A Consideration of William Alston’s View of Mystical Perception and Its Critique in terms of the Views of Husserl and Merleau-Ponty

Document Type : The Quarterly Jornal

Authors

1 PhD student of Literature and Human Sciences, Kermanshah, Iran.

2 Assistant professor, Razi University, Kermanshah, Iran.

Abstract

In this paper, we analyze William Alston’s model of “mystical perception” in terms of the phenomenology of Edmund Husserl and Maurice Merleau-Ponty. In his theory of “mystical perception,” Alston believes that there is a fundamental commonality between sense perception and mystical perception.
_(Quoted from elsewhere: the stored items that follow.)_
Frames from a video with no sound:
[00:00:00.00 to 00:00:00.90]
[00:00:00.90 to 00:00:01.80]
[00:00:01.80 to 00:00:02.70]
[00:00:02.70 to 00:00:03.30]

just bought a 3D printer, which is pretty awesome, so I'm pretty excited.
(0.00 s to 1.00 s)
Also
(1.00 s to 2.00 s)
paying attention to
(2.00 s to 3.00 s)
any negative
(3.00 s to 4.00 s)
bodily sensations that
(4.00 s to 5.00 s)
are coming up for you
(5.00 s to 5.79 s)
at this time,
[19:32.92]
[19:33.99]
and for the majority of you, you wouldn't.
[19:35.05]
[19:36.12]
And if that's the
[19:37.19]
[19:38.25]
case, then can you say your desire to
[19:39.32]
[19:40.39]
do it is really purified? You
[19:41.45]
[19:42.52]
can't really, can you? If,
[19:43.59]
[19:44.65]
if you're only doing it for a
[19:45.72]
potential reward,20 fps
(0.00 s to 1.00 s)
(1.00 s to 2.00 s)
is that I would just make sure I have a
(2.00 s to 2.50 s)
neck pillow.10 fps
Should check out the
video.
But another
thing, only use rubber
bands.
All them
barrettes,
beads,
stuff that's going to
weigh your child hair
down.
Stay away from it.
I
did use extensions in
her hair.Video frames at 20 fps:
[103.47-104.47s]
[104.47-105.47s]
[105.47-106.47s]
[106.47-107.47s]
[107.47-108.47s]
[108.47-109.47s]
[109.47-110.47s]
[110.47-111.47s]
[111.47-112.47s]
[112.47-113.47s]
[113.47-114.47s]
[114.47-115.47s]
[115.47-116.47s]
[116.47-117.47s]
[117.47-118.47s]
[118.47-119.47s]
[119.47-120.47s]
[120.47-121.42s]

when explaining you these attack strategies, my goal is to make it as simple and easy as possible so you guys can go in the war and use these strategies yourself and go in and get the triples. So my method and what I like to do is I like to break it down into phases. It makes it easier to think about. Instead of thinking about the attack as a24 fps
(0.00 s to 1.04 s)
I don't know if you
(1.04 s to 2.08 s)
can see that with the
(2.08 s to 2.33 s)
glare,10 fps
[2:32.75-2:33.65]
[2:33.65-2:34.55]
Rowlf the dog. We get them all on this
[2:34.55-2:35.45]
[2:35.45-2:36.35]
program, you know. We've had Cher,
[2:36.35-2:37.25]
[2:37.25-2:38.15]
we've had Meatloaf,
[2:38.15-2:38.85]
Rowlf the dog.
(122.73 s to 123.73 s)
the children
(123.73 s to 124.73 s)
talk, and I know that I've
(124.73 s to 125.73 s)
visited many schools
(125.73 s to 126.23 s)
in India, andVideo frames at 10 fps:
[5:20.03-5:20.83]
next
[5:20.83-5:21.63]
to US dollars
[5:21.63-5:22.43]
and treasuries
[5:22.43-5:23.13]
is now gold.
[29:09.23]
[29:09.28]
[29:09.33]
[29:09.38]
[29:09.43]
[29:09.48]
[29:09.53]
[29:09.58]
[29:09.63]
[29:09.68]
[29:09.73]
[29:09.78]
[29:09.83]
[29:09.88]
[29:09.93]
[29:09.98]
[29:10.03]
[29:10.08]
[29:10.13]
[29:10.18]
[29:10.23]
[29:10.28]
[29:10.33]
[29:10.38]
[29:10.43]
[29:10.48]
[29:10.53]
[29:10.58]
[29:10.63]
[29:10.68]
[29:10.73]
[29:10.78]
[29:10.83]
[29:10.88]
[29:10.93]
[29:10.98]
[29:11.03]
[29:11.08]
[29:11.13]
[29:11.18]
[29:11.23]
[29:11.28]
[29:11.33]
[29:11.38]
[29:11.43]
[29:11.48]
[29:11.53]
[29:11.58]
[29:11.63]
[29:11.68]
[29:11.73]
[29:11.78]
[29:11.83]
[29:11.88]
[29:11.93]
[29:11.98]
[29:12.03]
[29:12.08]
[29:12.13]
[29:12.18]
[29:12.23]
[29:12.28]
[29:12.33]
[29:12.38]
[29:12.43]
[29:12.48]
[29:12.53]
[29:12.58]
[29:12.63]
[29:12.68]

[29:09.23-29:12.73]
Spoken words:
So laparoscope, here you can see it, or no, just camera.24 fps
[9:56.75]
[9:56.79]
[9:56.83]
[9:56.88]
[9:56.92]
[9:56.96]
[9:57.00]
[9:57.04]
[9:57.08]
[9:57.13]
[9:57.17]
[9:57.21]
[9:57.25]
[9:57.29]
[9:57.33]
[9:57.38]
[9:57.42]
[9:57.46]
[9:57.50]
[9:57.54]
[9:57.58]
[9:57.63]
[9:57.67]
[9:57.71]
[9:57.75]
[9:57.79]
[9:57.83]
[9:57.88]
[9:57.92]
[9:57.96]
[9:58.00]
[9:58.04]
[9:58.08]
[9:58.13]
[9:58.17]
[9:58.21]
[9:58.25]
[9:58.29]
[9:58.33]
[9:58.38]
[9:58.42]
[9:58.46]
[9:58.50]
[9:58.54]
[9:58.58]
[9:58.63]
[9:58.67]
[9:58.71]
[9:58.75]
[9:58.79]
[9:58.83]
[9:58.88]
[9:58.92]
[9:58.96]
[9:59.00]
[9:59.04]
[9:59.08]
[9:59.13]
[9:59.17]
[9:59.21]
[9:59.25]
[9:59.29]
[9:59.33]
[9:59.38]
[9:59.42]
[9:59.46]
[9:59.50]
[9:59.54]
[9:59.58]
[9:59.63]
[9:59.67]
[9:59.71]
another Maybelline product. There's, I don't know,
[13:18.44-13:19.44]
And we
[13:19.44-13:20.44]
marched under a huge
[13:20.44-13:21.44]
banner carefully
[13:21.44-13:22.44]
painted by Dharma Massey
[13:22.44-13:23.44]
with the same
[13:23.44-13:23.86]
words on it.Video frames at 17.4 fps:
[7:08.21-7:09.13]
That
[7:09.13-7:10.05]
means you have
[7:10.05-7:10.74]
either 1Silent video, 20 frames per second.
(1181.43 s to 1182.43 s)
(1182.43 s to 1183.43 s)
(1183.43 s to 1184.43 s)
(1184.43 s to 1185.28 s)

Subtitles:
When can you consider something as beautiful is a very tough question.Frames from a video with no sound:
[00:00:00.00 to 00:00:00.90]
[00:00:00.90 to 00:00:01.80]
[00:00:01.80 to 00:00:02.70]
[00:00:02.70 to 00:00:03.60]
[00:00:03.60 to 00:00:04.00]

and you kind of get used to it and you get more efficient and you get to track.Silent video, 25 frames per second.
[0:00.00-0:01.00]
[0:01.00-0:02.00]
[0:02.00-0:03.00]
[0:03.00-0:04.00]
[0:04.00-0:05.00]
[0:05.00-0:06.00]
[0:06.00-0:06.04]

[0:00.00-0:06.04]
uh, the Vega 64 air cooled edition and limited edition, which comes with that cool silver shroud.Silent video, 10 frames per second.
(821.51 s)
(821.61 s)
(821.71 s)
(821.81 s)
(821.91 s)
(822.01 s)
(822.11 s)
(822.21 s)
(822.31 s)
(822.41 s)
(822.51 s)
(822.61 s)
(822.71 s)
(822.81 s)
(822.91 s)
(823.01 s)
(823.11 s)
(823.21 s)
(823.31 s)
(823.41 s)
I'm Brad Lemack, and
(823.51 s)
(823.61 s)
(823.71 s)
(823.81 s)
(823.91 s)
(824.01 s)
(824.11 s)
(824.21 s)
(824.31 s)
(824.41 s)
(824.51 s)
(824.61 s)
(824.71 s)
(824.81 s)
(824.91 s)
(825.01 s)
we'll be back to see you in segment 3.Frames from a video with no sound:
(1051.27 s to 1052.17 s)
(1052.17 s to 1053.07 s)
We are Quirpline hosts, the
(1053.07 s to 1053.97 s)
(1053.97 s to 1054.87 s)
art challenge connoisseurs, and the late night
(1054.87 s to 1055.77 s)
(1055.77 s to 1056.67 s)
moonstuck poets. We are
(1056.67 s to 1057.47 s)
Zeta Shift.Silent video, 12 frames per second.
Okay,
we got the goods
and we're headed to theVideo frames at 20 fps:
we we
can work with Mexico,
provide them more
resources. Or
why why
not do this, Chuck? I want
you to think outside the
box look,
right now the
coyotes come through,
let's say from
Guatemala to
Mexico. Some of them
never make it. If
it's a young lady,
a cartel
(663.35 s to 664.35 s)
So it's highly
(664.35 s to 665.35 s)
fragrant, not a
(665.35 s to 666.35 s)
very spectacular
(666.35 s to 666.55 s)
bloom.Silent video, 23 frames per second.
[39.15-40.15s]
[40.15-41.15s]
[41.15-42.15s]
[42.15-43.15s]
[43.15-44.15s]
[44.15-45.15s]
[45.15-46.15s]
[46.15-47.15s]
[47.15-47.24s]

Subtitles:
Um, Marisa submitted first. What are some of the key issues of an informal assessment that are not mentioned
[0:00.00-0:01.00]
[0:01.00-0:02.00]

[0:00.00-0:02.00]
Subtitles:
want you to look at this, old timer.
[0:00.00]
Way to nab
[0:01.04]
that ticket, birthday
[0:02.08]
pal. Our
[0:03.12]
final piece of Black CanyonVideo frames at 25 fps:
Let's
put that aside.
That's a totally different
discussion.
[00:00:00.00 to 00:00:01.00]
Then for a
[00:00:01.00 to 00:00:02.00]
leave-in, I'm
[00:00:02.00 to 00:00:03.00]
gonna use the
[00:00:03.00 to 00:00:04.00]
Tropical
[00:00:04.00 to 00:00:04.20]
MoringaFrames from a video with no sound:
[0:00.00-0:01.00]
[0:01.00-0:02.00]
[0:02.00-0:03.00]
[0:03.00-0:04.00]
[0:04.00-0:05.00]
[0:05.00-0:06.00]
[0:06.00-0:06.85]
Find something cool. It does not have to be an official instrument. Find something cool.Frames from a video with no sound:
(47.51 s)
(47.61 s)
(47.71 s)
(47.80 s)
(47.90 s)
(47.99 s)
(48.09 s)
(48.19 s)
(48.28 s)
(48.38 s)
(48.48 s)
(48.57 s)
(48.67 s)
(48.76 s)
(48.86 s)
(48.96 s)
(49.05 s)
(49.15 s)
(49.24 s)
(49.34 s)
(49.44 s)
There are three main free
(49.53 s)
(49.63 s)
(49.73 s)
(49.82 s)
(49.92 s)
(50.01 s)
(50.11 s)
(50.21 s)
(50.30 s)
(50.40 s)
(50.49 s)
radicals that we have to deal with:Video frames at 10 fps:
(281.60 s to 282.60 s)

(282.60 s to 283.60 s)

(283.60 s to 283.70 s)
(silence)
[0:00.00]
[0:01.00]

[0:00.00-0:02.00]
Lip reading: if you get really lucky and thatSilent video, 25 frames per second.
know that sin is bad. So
With a phenomenological analysis of sense perception, he identifies the most central feature of sense perception as the “givenness” of its objects to consciousness. In fact, he characterizes perception as “direct and immediate presence of objects” or “presentation,” and characterizes mystical perception as “direct experiential consciousness of God based on one’s own conception.” To the contrary, Husserl and Merleau-Ponty rely on concepts such as “intentionality,” “phenomenological body,” and “spatiality and motion” to show that perceptual objects are never fully “given” to consciousness, because perception is never separable from body, motion, and spatiality. In Husserl’s view, perception is something “dynamic” and is in contrast to Alston’s idea that perception is “static.” Thus, what Alston refers to as mystical perception is, according to phenomenologists such as Husserl and Merleau-Ponty, void of basic properties of perception. Therefore, God’s presence to the mystic is a “personal presence.” It is like the presence of “other” and “self-consciousness” for the person.